Von Antje Steglich
Zeithain/Dresden. Seine Nummer eins wiegt fünf Zentner und wurde Dienstagmittag bei Bauarbeiten an den Bahngleisen in Leipzig-Mockau gefunden. Seit Beginn des Jahres ist André Mauermeister Chef des sächsischen Kampfmittelbeseitigungsdienstes und hat nun erstmals die Entschärfung und Bergung einer Fliegerbombe zu verantworten. Dabei war das für den 35-Jährigen bis vor Kurzem noch eine völlig fremde Welt.

„Ich kannte das selbst nur aus Filmen und aus dem Fernsehen“, sagt der junge Familienvater noch am Vormittag in seinem Büro im Polizeiverwaltungsamt auf der Neuländer Straße in Dresden. Hier wirkt alles ganz aufgeräumt. Ein Apfel, eine Banane und eine Kaffeetasse auf dem Schreibtisch sind die einzigen persönlichen Dinge in dem kleinen Raum mit den dunklen Möbeln und den hellen Lamellenrollos vor dem großen Fenster. Das Foto von einer großen Sprengung in der Königsbrücker Heide sind genauso Relikte des Vorgängers Thomas Lange wie die Granaten im Schrank. André Mauermeister weiß selbst noch nicht genau, welcher Bauart die sind, und gibt offen zu, dass ihm noch die Fachkunde über Munition fehlt. Demnächst will er deshalb einen ersten Lehrgang besuchen, um die Grundlagen vor allem über Kampfmittel aus dem Ersten und Zweiten Weltkrieg zu lernen. Eine Fliegerbombe wie die in Leipzig selbst entschärfen, wird er aber trotzdem nie, stellt er klar.

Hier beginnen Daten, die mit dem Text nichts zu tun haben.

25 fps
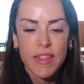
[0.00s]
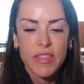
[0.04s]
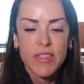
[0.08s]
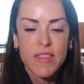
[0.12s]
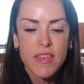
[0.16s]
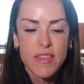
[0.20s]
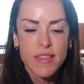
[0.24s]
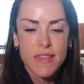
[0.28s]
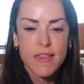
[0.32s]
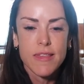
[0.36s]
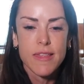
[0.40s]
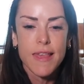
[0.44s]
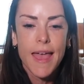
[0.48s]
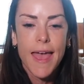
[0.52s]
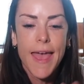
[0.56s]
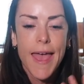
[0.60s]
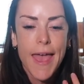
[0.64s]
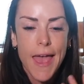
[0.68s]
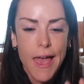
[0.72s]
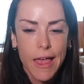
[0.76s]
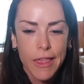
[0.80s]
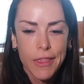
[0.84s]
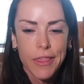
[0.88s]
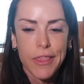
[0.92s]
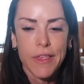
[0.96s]
And this is a
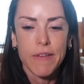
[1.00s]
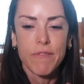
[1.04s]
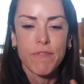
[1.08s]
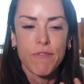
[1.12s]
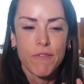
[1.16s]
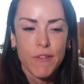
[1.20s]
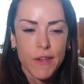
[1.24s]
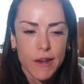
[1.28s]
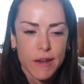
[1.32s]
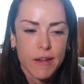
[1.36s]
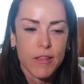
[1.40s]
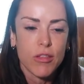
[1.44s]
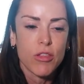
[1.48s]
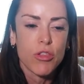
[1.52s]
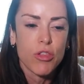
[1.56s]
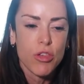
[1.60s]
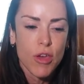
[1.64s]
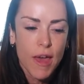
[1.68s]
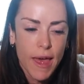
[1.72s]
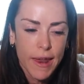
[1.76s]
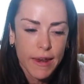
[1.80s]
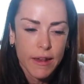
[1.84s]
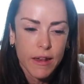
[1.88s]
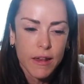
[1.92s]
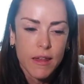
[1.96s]
health and fitness
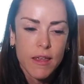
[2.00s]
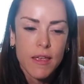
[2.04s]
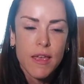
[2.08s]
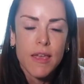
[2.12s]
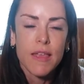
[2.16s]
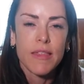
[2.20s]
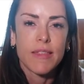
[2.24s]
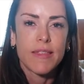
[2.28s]
channel.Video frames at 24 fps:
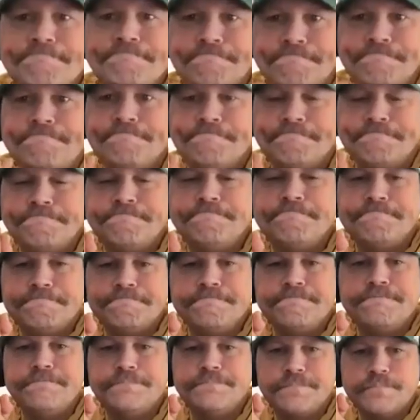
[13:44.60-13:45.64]
takes up
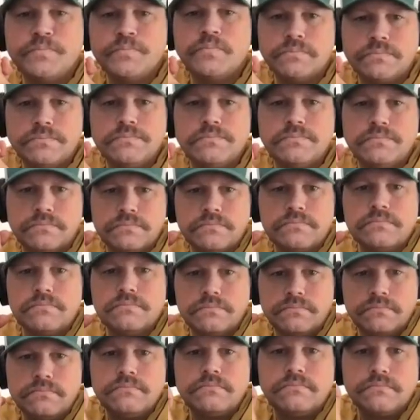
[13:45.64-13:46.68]
at least
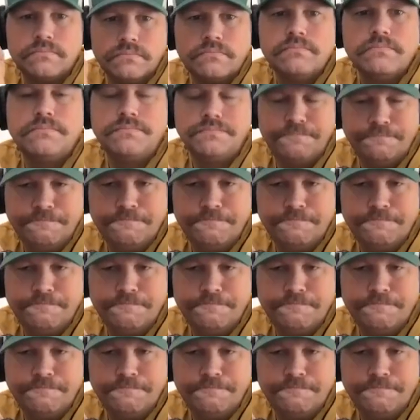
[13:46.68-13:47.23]
3 lanes,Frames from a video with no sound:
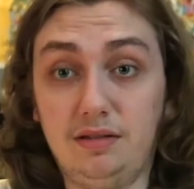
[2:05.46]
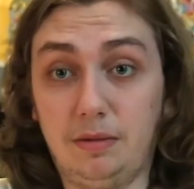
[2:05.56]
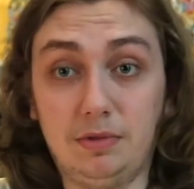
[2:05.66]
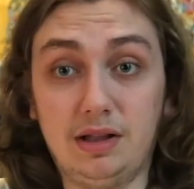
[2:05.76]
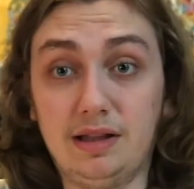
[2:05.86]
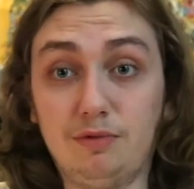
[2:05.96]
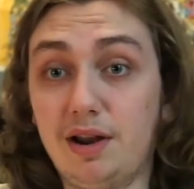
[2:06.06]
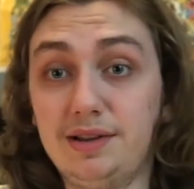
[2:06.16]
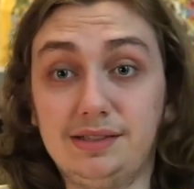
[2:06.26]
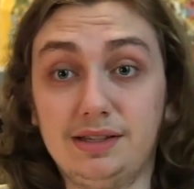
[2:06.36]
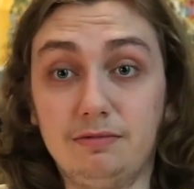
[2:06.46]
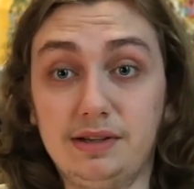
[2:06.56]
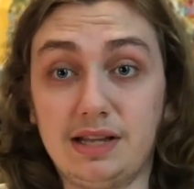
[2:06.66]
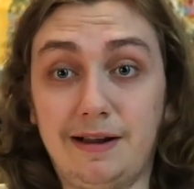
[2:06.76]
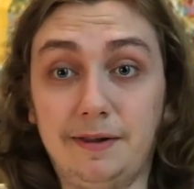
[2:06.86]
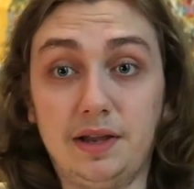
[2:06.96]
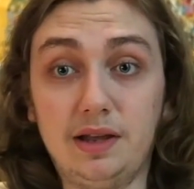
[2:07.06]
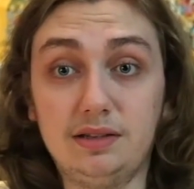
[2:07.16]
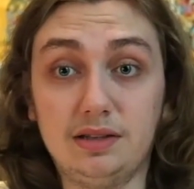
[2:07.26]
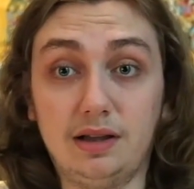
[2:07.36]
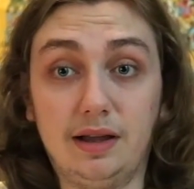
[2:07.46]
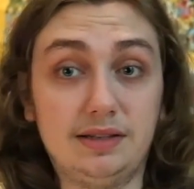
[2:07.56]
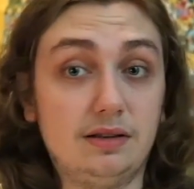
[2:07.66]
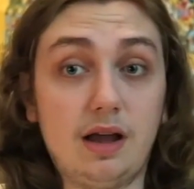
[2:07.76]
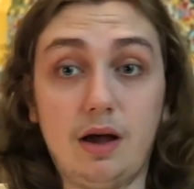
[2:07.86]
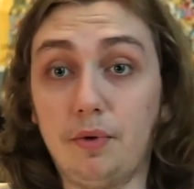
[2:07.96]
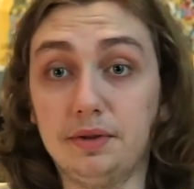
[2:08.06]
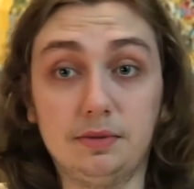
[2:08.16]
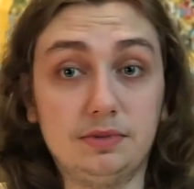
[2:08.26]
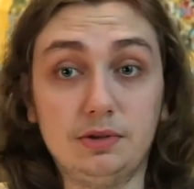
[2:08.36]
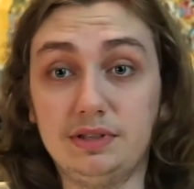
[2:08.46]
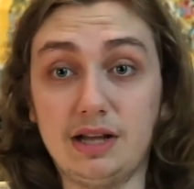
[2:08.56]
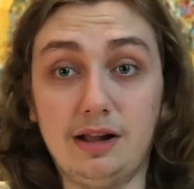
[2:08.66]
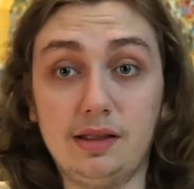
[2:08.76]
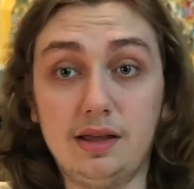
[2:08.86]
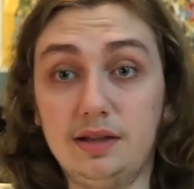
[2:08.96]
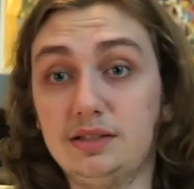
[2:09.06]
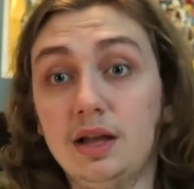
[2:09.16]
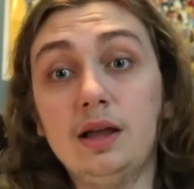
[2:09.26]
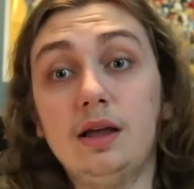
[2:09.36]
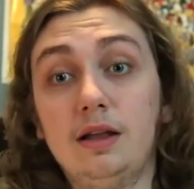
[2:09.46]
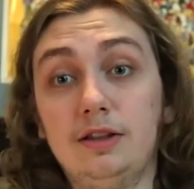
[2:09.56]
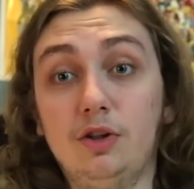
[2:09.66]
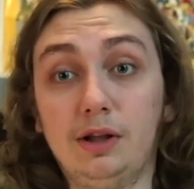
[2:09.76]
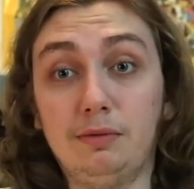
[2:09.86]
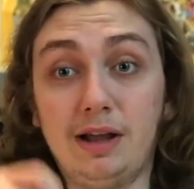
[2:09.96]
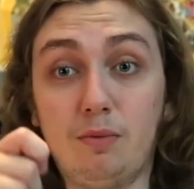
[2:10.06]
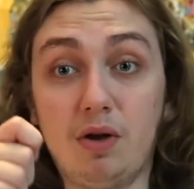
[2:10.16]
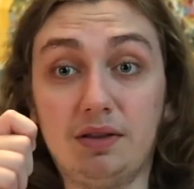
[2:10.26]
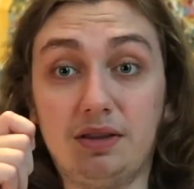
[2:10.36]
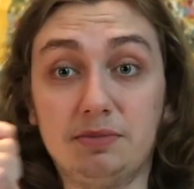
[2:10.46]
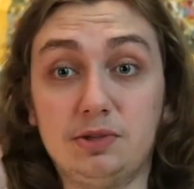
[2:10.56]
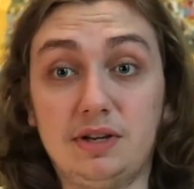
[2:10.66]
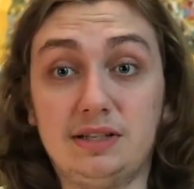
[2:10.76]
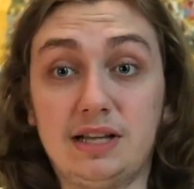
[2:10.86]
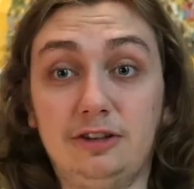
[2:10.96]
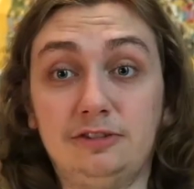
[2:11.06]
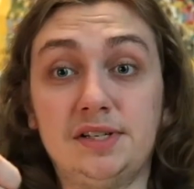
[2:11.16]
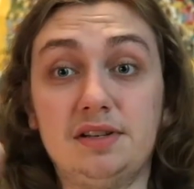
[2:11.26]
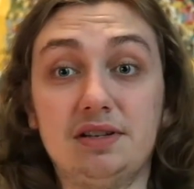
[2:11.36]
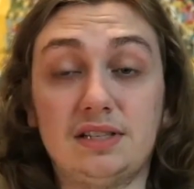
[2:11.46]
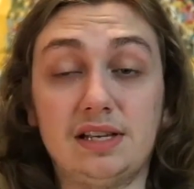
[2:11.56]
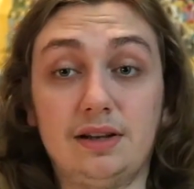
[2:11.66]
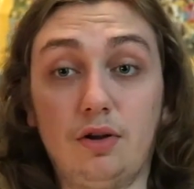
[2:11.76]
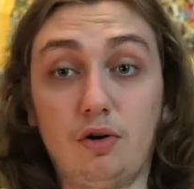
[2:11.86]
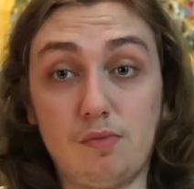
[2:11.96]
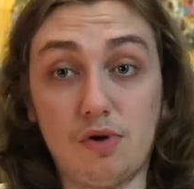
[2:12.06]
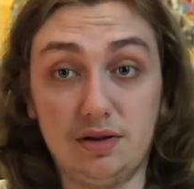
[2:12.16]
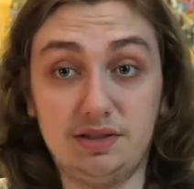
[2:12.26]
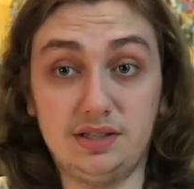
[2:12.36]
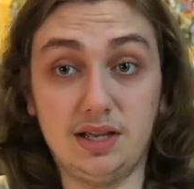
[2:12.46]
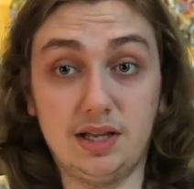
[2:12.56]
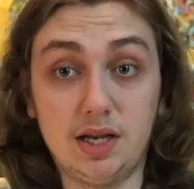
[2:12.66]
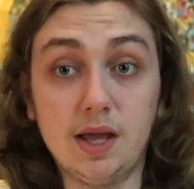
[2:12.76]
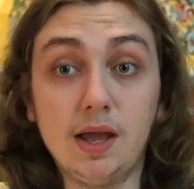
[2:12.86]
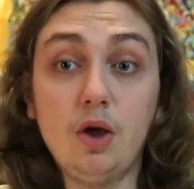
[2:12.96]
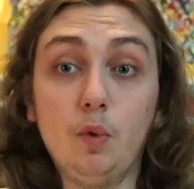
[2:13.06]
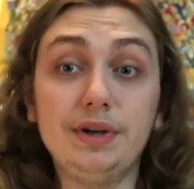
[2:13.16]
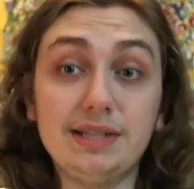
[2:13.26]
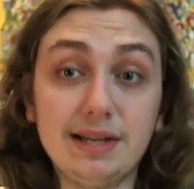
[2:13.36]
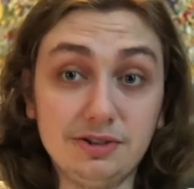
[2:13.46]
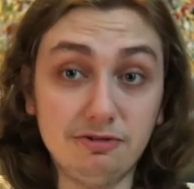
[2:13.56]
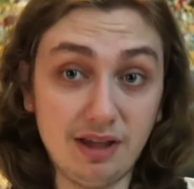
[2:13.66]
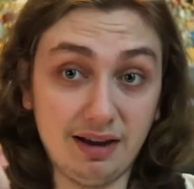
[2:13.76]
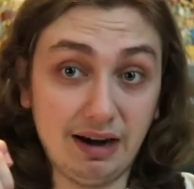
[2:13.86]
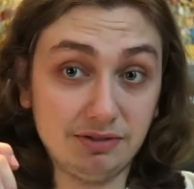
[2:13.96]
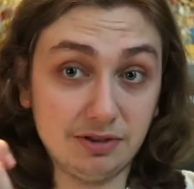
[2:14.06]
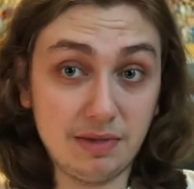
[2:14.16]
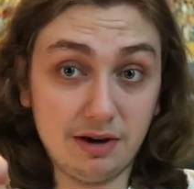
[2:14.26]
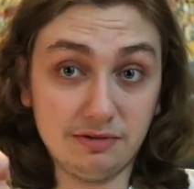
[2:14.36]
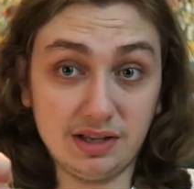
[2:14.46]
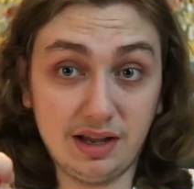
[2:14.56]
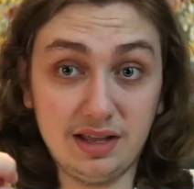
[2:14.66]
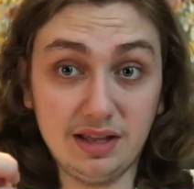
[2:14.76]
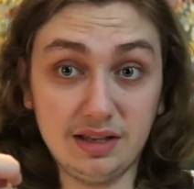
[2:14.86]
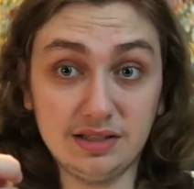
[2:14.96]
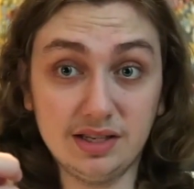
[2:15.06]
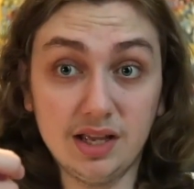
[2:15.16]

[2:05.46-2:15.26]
I'm glad the Rays didn't retaliate. I did not want them to retaliate. The only way I want them to retaliate is hitting home runs, and we did do that after Meadows got hit,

Dafür gibt es in seiner 25-köpfigen Mannschaft sieben sehr gut ausgebildete Sprengteams, die im Schichtsystem rund um die Uhr einsatzbereit sind. André Mauermeister selbst soll indes verwalten – sich um Verträge, Liegenschaften, Personal und Haushalt kümmern.
Basis ist in Zeithain
Als Wirtschaftsingenieur sei er prädestiniert dafür, sagt der Sprecher des Polizeiverwaltungsamtes Jürgen Scherf. Zumal die Trennung zwischen Verwaltung und Entschärfung durchaus schon in Sachsen praktiziert wurde. Nur eben unter Thomas Lange, der Ende 2016 mit 66 Jahren in Ruhestand ging, eben nicht. Doch dafür lastete auf dem langjährigen Sprengmeister eben auch die doppelte Verantwortung. „In dem Bereich sind zum Beispiel in großem Volumen Aufträge zu bewältigen“, erklärt Jürgen Scherf und verweist unter anderem auf die Zusammenarbeit mit Fremdfirmen zur Kampfmittelsuche, die einer europaweiten Ausschreibung bedarf. Und dabei sei ebenso großer Sachverstand gefragt wie andererseits bei der Bergung, Entschärfung und Vernichtung von Kampfmitteln.
Allerdings hatte André Mauermeister schon in seinem früheren Berufsleben durchaus mit dem Kampfmittelbeseitigungsdienst zu tun. Der Dresdner arbeitete zuvor in der Telekommunikationsbranche und war in Sachsen und Thüringen verantwortlich für die Infrastruktur. Wenn Medien verlegt wurden, kam es da schon ab und an vor, dass der Kampfmittelbeseitigungsdienst vorsorglich dazu gerufen wurde. „Es wurde aber nie etwas gefunden“, sagt André Mauermeister. Die Entscheidung für den Jobwechsel fiel aber trotzdem nicht, weil es ihm zu ruhig war, sondern hatte ganz persönliche Gründe. „Ich wollte nicht mehr pendeln, deshalb habe ich mich beworben“, sagt der gebürtige Thüringer und gibt zu: „Das war schon was ganz Neues, was ganz anderes.“
Nervös sei er deshalb nicht. Zumal er in den vergangenen Wochen viele Aufgaben, Kollegen und Dienststellen kennengelernt hat. Jede Woche ist er auch in der Kampfmittelzerlegeeinrichtung Zeithain, in der Basis des Kampfmittelbeseitigungsdienstes. Bei einer Entschärfung oder Sprengung war er allerdings bisher noch nicht dabei. „Das ist sicher noch einmal was ganz anderes. Da will ich auf jeden Fall mal dabei sein“, sagt er – nur wenige Stunden vor dem Anruf aus Leipzig.
Bis Dienstagabend war allerdings noch nicht klar, ob die Fliegerbombe entschärft und in der Zeithainer Anlage vernichtet werden kann oder vor Ort gesprengt werden muss. Doch egal, wie sie letztlich unschädlich gemacht wird, seine erste Bombe wird André Mauermeister sicher nie vergessen.